> [What you are asked to do]
Transcribe all the entries word for word, but omit the images.

_____

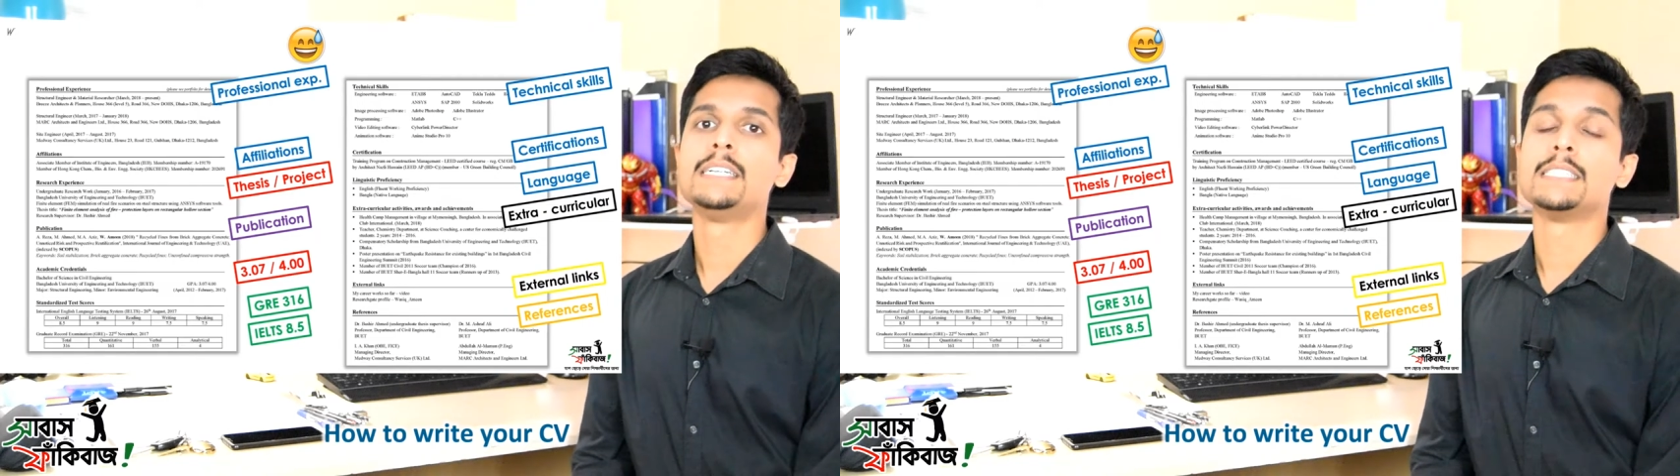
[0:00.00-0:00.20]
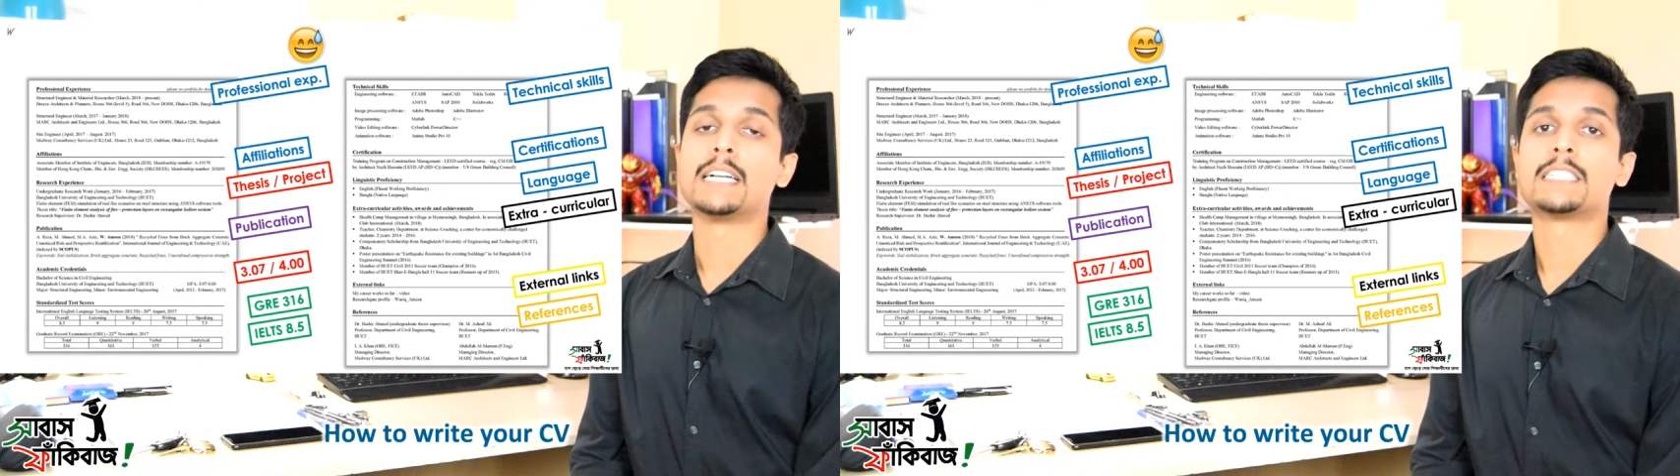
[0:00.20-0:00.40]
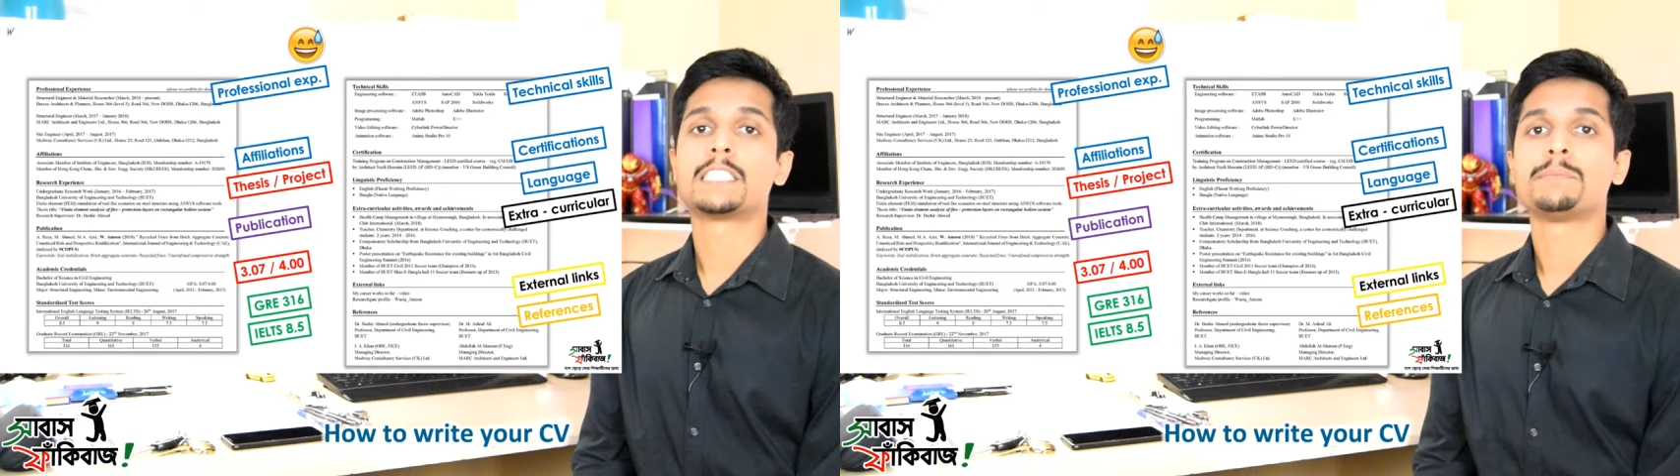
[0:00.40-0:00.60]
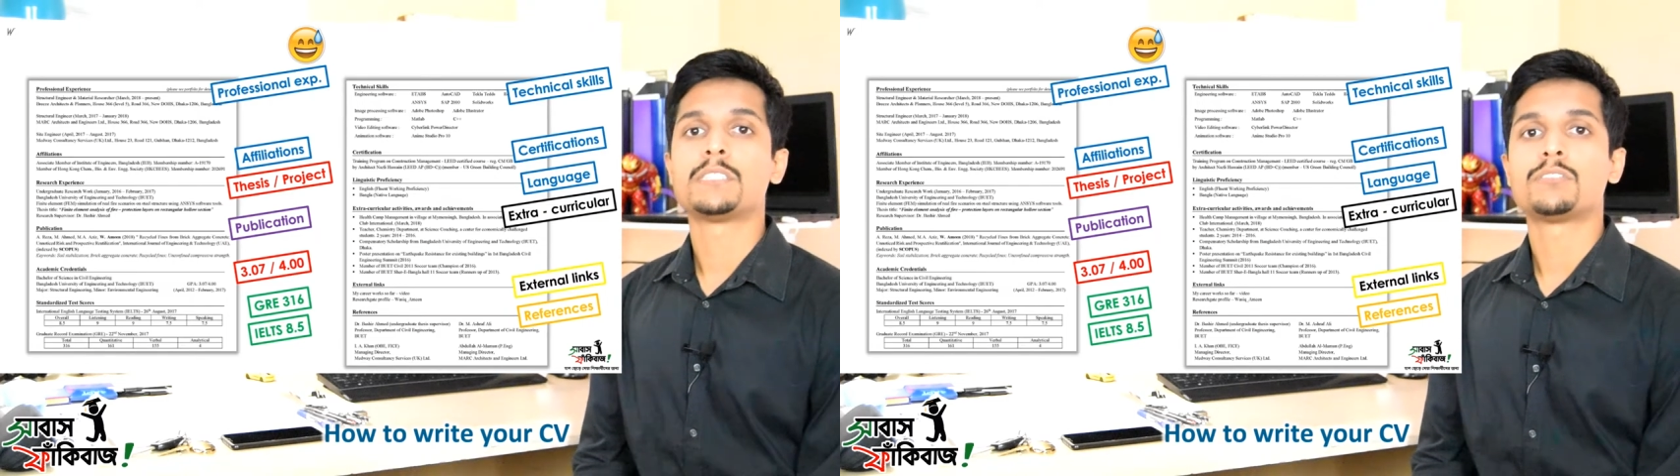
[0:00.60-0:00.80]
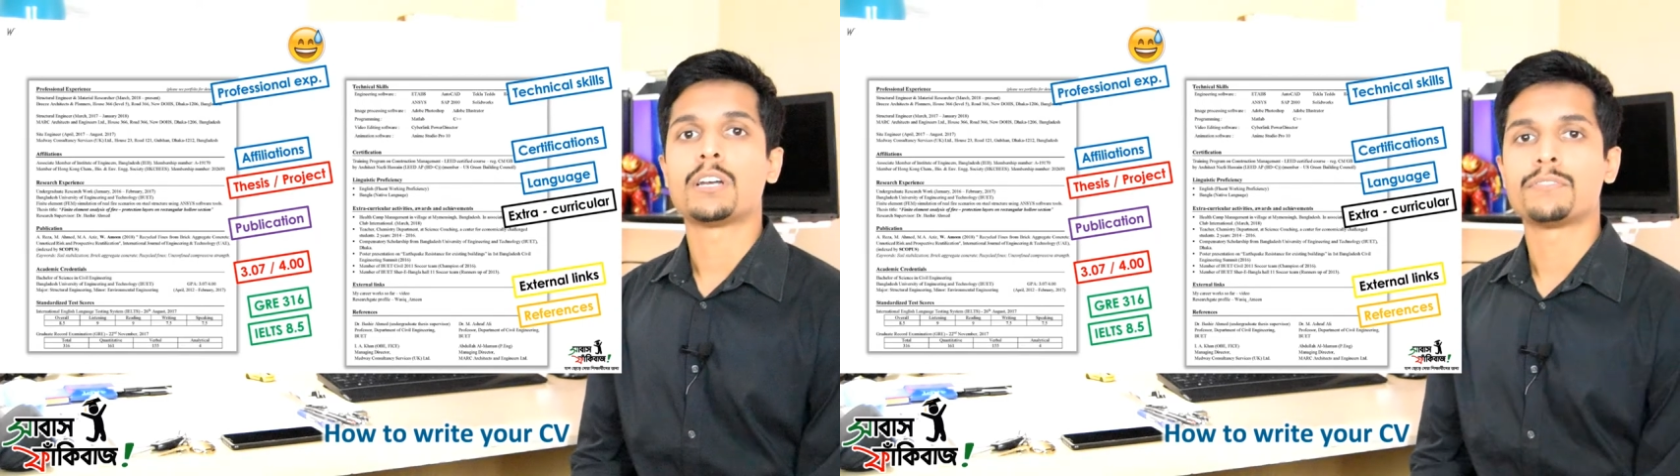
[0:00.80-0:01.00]
তার সাথে
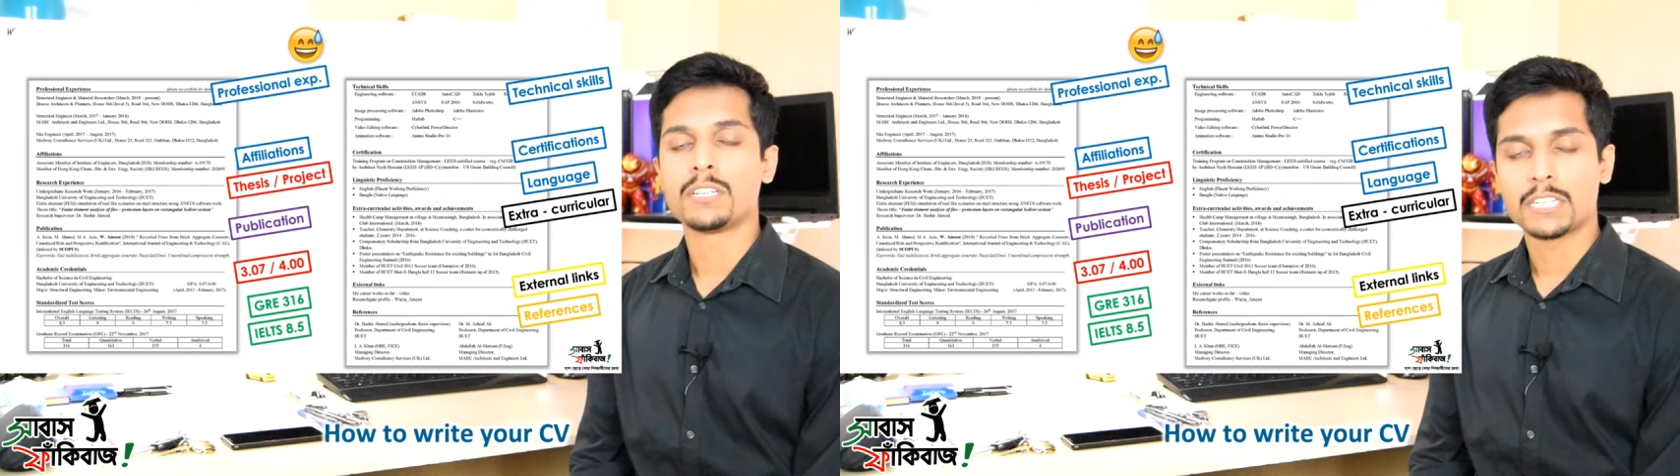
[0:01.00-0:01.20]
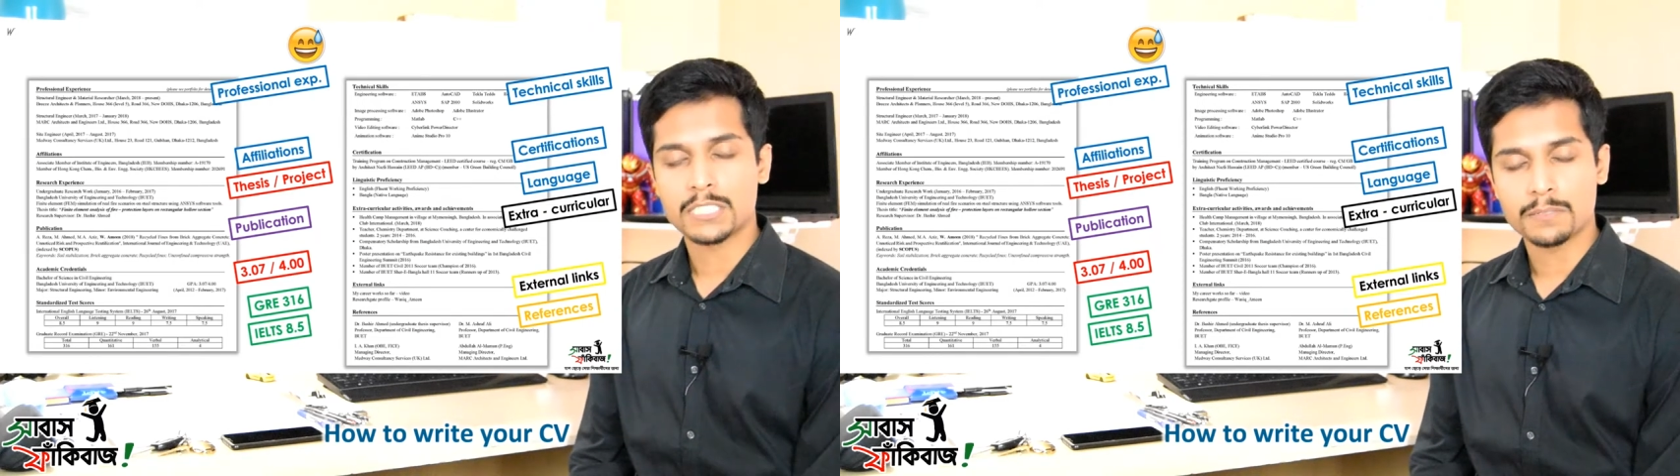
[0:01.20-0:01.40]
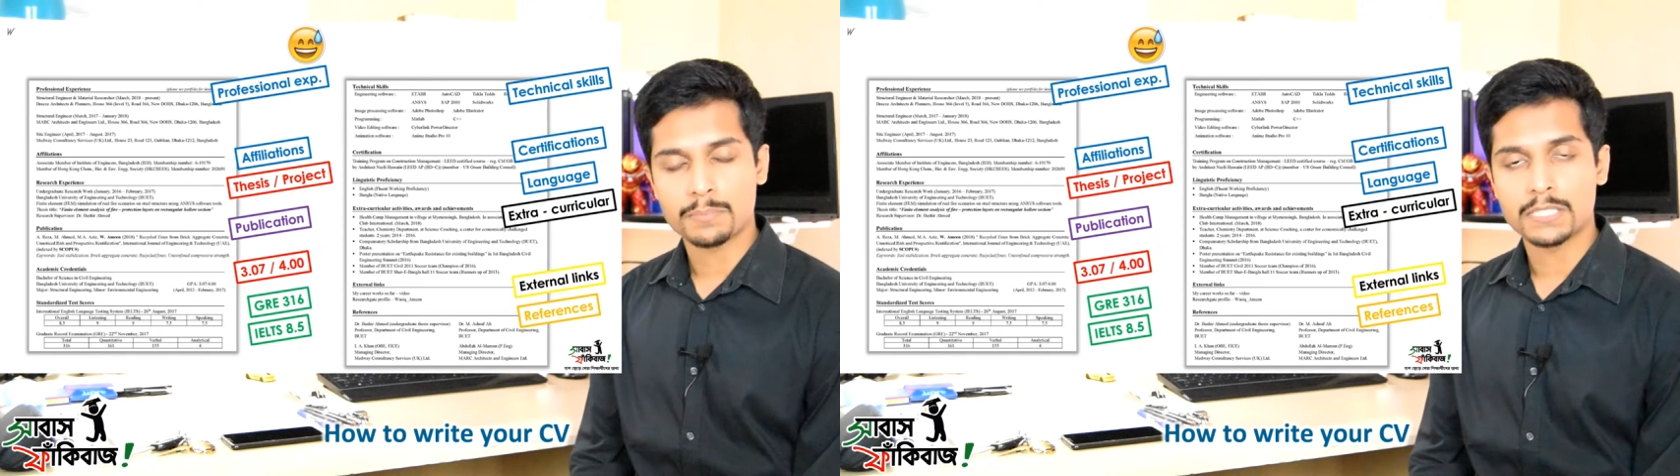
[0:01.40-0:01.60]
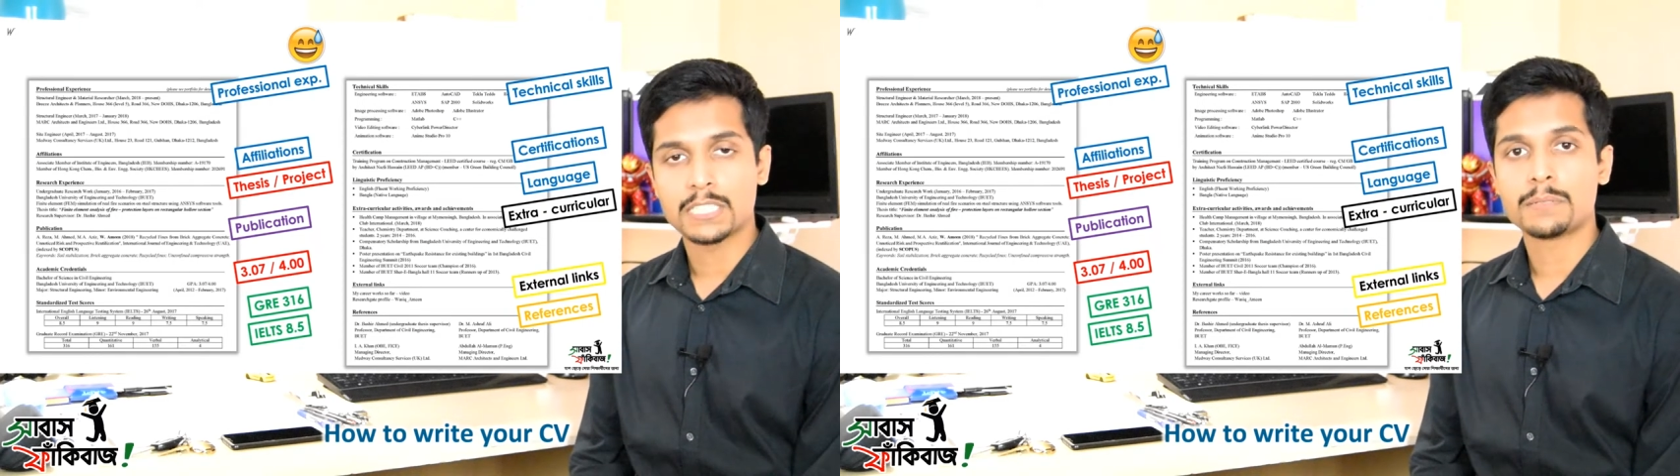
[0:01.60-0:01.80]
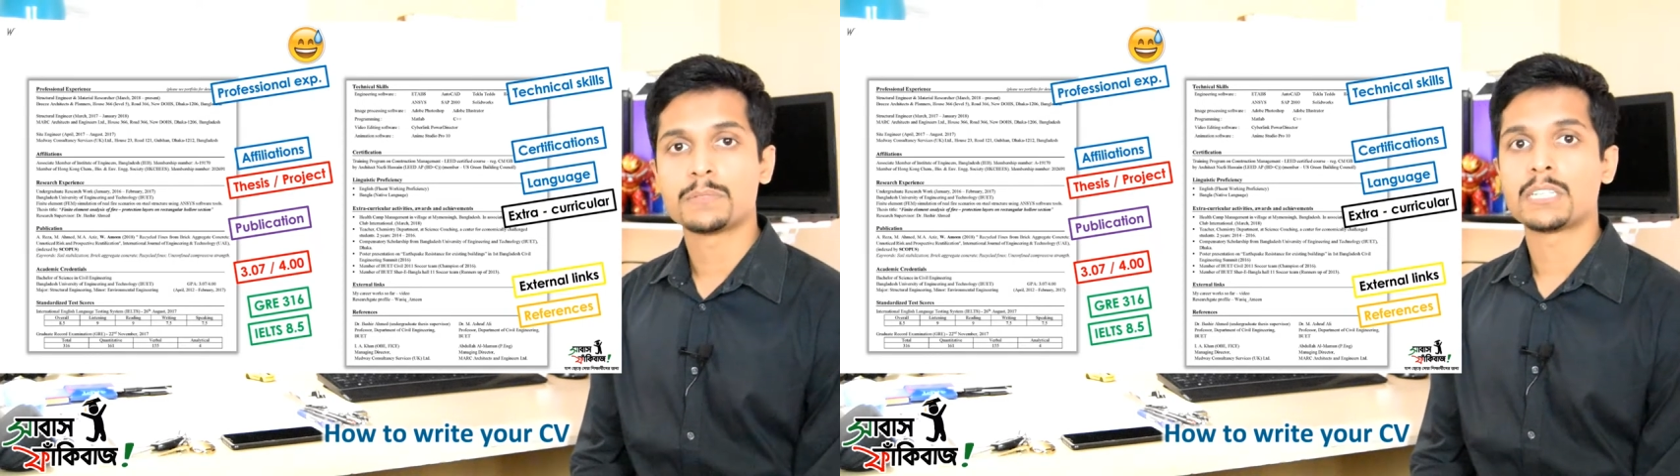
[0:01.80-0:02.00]
আমি কিছু অ্যাফিলিয়েশন পেয়েছিলাম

_____

> [Answer to this task]
[0:00.00-0:00.20]
[0:00.20-0:00.40]
[0:00.40-0:00.60]
[0:00.60-0:00.80]
[0:00.80-0:01.00]
তার সাথে
[0:01.00-0:01.20]
[0:01.20-0:01.40]
[0:01.40-0:01.60]
[0:01.60-0:01.80]
[0:01.80-0:02.00]
আমি কিছু অ্যাফিলিয়েশন পেয়েছিলাম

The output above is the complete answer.